Harvard beat. Bake that beet! Braise that lettuce! Roast that garlic!
ISN'T it a comfort to know how to deal with vegetables? Beets are simple enough, aren't they? They're always sliced and boiled. Maybe with a little sugar and vinegar. And certainly everyone knows endive is just a highbrow, imported, expensive salad stuffer, used mainly to impress your guests. Garlic is only for imparting a slightly ethnic flavor to maybe salad dressing or marinade.
Careful! OK, maybe rub a little on a leg of lamb before you roast it.
How incredibly easy to cook with vegetables this way! And how incredibly boring!
Just maybe it's time to serve them in a not so ho-hum way, and find out how wonderfully different they can be, in both flavor and texture.
Ever try braising a head of lettuce?
What about preparing a whole head of garlic to eat at a sitting? Would you gargle with Drain-O?
A number of restaurants have adopted more novel ways of cooking vegetables with success, even though their dishes haven't yet caught on.
``Beets? Oh, of course I love Harvard beets,'' a friend gushed as she drew her chair up to my dining room table.
Her comfortable smile became rather quizzical as she stared into a dish I had just uncovered.
``Baked beets?'' she said, sort of curling her top lip.
``Are you sure you can do that?''
Not only am I sure, but it has become my favorite way to serve them. Braised lettuce and endive are a wonderful change as well.
Cooking those leafy vegetables, usually relegated to a salad bowl, seems to astound people most. Try this: Braised Lettuce or Endive 2 small to medium heads lettuce (I like romaine, but others will do.) Butter 1 cup chicken broth Salt and pepper to taste 1/4 cup butter
Preheat oven to 325 degrees F.
Cut lettuce down middle lengthwise and rinse under cold water. Butter a shallow baking dish long enough to hold lettuce snugly. Place lettuce cut-side down in dish.
Boil chicken broth and pour over lettuce. Sprinkle with salt and pepper. Cover with foil and bake for 30 to 40 minutes.
Remove lettuce and fold in half to make a compact packet, and hold it in warm oven. Pour leftover juices in small pan and reduce to about two tablespoons. Whisk in 1/4 cup butter and pour over lettuce before serving.

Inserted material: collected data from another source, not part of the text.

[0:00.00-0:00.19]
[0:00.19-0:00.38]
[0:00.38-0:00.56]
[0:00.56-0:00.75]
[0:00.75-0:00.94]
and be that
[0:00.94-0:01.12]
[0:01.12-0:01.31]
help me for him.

You may braise a dozen heads Belgian endive this way, substituting 1 cup water mixed with 1 tablespoon lemon juice in place of chicken broth. Make sure you buy endive that has not yellowed.
The following dish is one of my favorites. Delicious as it is, it is wisely served on, say, a Friday night, when you have no other weekend plans!

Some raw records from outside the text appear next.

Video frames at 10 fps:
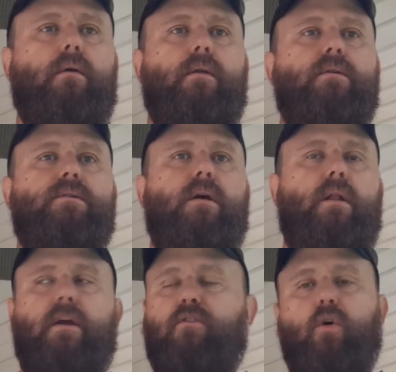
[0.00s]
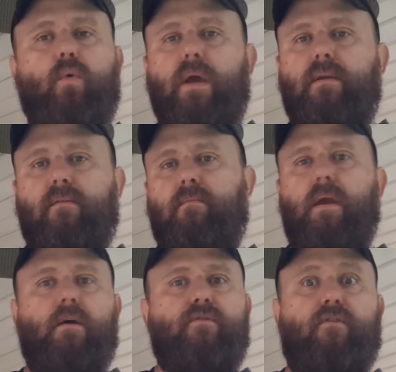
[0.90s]
They'll say like 2 weeks of
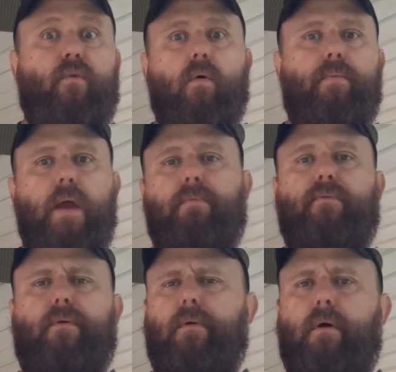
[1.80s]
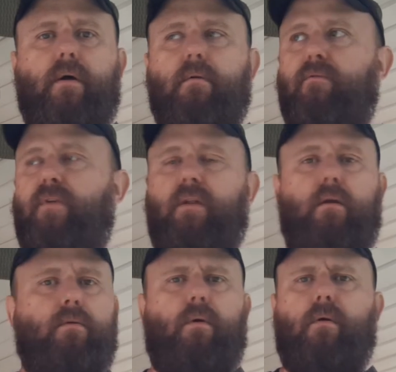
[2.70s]
meals for 4 people for $150
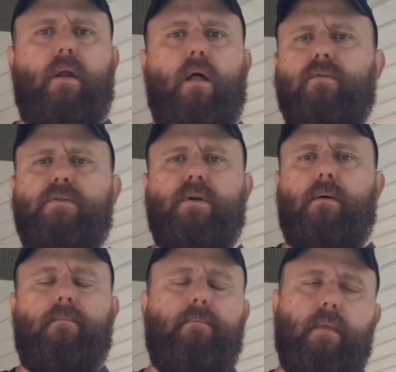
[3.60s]
or $200 or something.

Roasted Garlic in Chicken Stock 1 large head of garlic per person Chicken broth Salt and pepper to taste
Preheat oven to 350 degrees F.
Place 1 large head of garlic per person in small, shallow, ovenproof dish. Garlic should fit snugly in dish. Add chicken broth to about half cover garlic.
Bake for about 1 hour, or until garlic is soft when pierced with a fork. Check to be sure chicken broth does not evaporate completely.
Garlic will easily slip from skin when cloves are pressed gently with a fork. The garlic will be soft and buttery, and is especially good spread on crisp, buttered slices of French or Italian bread.
If you want to try just baked beets, prepare them the following way and serve them hot, without bothering with the other ingredients.
This full recipe, however, from Marcella Hazan, is quite a delicious, interesting salad.
Baking beets gives them a sweeter, nuttier flavor. They are quite a different vegetable cooked this way.
They may be baked by simply wrapping them in aluminum foil after they have been washed and trimmed.
Bake in a preheated 350 degree oven for 11/4 to 2 hours depending on size. Test for tenderness by pricking with toothpick. Cool before peeling. Baked Beets and Onion Salad 4 large beets (about 2 pounds) 1 large Bermuda onion 1 1/2 tablespoons red wine vinegar 1/2 teaspoon balsamic vinegar (this is an optional ingredient) 1/2 teaspoon salt 1/3 cup olive oil
Preheat oven to 350 degrees F.
Wash and trim beets and wrap each tightly in aluminum foil.
Cut a deep X in root end of onion, but do not peel them at this time.
Place beets and onion on oven-proof pan and and bake 11/4 hours.
Remove foil from beets and let stand 20 minutes. Peel them and cut into 1/3-inch-wide julienne strips.
Peel onion and cup into 1/2-inch strips.
Combine beets and onion in bowl.
Mix vinegars, salt, and oil in small bowl.
Add to beets and onion and toss everything thoroughly.
Let stand for several hours - tossing occasionally - before serving.
Serve at room temperature.
Serves 4 to 6 persons for a delicious meal of unHarvard beets.